“Can you make yourself love? Can you make yourself be loved?”—Lena Kaligaris
Lena’s grandparents’ house is painted blue with a yellow front door. Lena and Effie are dazed and irritable from jetlag. Grandma’s English is good, but Grandpa’s is nonexistent. Lena doesn’t speak Greek, but she wishes she did. Her bedroom has a beautiful view of the Caldera. Lena barely knows her grandparents, but the view makes her feel at home.
Tibby goes through orientation at Wallman’s and meets her boss, Duncan Howe. She finds the whole thing ridiculous but also valuable material for her documentary, which she calls a “suckumentary.” She meets a saleswoman with long fingernails, then tries to set up a deodorant display. She can’t figure out the cardboard pyramid, so she borrows some tape from the store. At the end of her shift, the door alarm beeps her back inside—the store’s tape is still in her pocket. Duncan accuses her of stealing but gives her a second chance.
In a letter to Carmen, Lena says her fantasies about her grandparents don’t match reality. She admits she doesn’t yet love them.
“There is no such thing as fun for the whole family.”—Jerry Seinfeld
Lena tries to paint the sunset, but she can’t capture it exactly. Her grandparents cook an elaborate meal, and Lena decides to wear the Pants to dinner. Effie helps Grandma cook. Even though Lena is the more beautiful of the two sisters, people always like Effie better, because she’s more extroverted. Grandma tells Lena to put on something nicer, since she’s invited a “nice boy” named Kostos to the party. Lena dreads another set-up.
At the airport, Carmen’s father, Albert, gives her a huge hug. Albert asks after her mother, but he isn’t really interested. They retrieve Carmen’s luggage. In the car, Carmen tells Albert about her grades in school and about her tennis lessons. He promises her they’ll play. She notices that Albert looks different—more put together. They pull up in front of a large house, and Albert reveals that he moved out of his apartment a month ago and that a lot has changed. Inside, Carmen meets a woman named Lydia, a teenage girl named Krista, and an eighteen-year-old boy named Paul. Albert introduces them as his fiancée and future stepchildren. Carmen, reeling, follows Albert to the guest room. She is unable to tell Albert how surprised and angry she is. She writes to Bridget to tell her that the “summer of Carmen and Al” is much different than she’d planned.
Both Lena and Carmen find themselves in awkward family situations this summer, surrounded by people whom they are expected to love but who, to them, are little more than strangers. Lena has grown up hearing stories about her wonderful grandparents, and she expected to feel an instant bond with the grandmother she’d heard was so beautiful and the grandfather she’d been told was so excellent in business.

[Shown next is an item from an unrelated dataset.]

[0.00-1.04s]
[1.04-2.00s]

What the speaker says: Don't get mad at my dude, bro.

Her grandparents had taken on superhuman qualities in her imagination. When she is faced with her real grandparents—two ordinary old people—Lena feels little connection. She knows you’re supposed to love your family, but these people don’t feel like family—they feel like strangers. Carmen struggles with a similar problem. However, the new “family” she confronts is actually composed of strangers, a woman and two teenagers she’s never seen or heard about before. Her father loves them, and he also loves Carmen. Albert seems to think that this love can transfer easily so that the whole group will feel connected. In reality, Carmen feels excluded from this new family circle, a stranger even around her father, whom she loves dearly but now cannot understand.

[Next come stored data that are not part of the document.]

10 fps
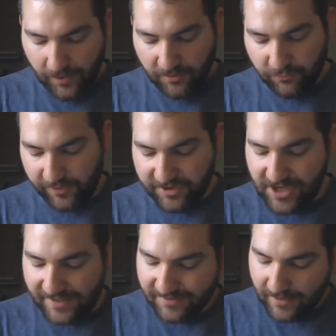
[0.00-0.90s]
For the
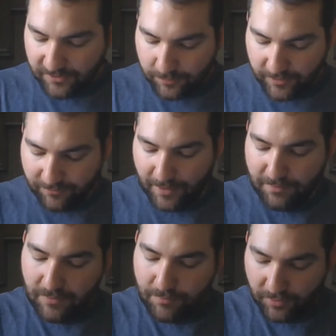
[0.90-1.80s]
chastisement of my
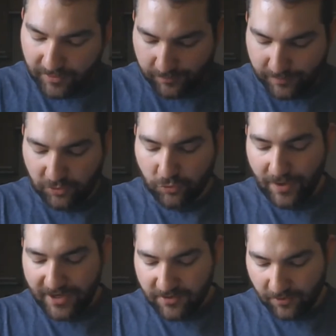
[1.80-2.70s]
people has been
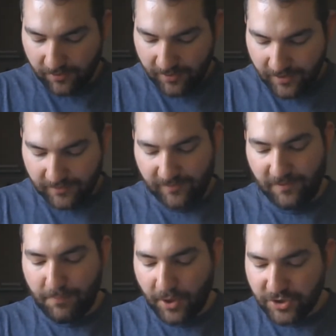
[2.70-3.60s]
greater than
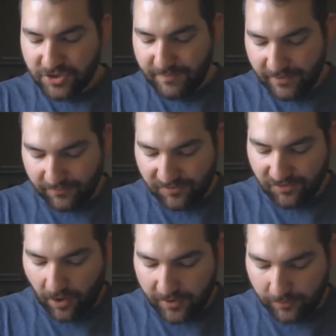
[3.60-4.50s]
the punishment of
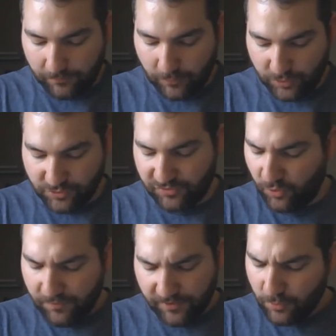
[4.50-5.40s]
Sodom, which was
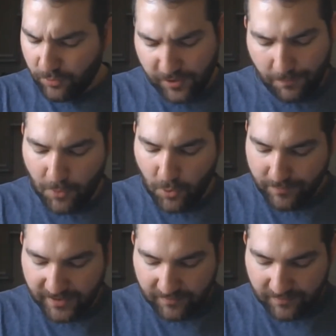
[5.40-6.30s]
overthrown in a
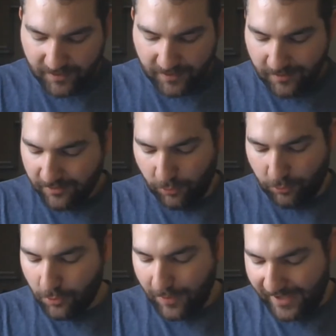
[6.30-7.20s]
moment, though
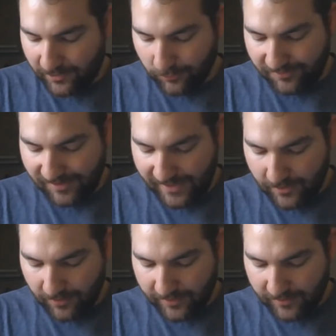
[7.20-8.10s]
no hand was laid
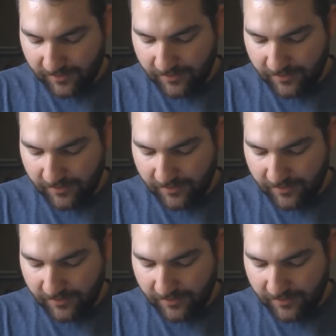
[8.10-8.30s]
on it.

Tibby, with her nose ring and baggy clothes, seems to believe that she can understand people just by looking at them. But when Duncan judges Tibby based on her appearance and accuses her of stealing, she fails to see the error of her own ways. Tibby assumes that her summer is going to be terrible and that she’ll be surrounded by stupid, ridiculous people at Wallman’s. She is so convinced of her fate that she decides to make her “suckumentary” to document the horribleness of her experiences. When she meets Duncan, with his officious, managerial manner and adherence to Wallman’s rules, she immediately judges him to be a worthy star of her film. She never considers that there is more to Duncan than what meets the eye. Similarly, she deems the saleswoman with the long fingernails ridiculous, assuming that the fingernails reveal the woman’s inner self. These quick judgments are Tibby’s habit, but she doesn’t appreciate when this practice is turned on herself. She isn’t trying to steal from Wallman’s; she’d put the tape in her smock pocket accidentally. But Duncan doesn’t look past what he sees: a teenager with a nose ring trying to leave the store without paying for merchandise. The lesson seems clear, but Tibby sees this error as simply more insanity on Duncan’s part.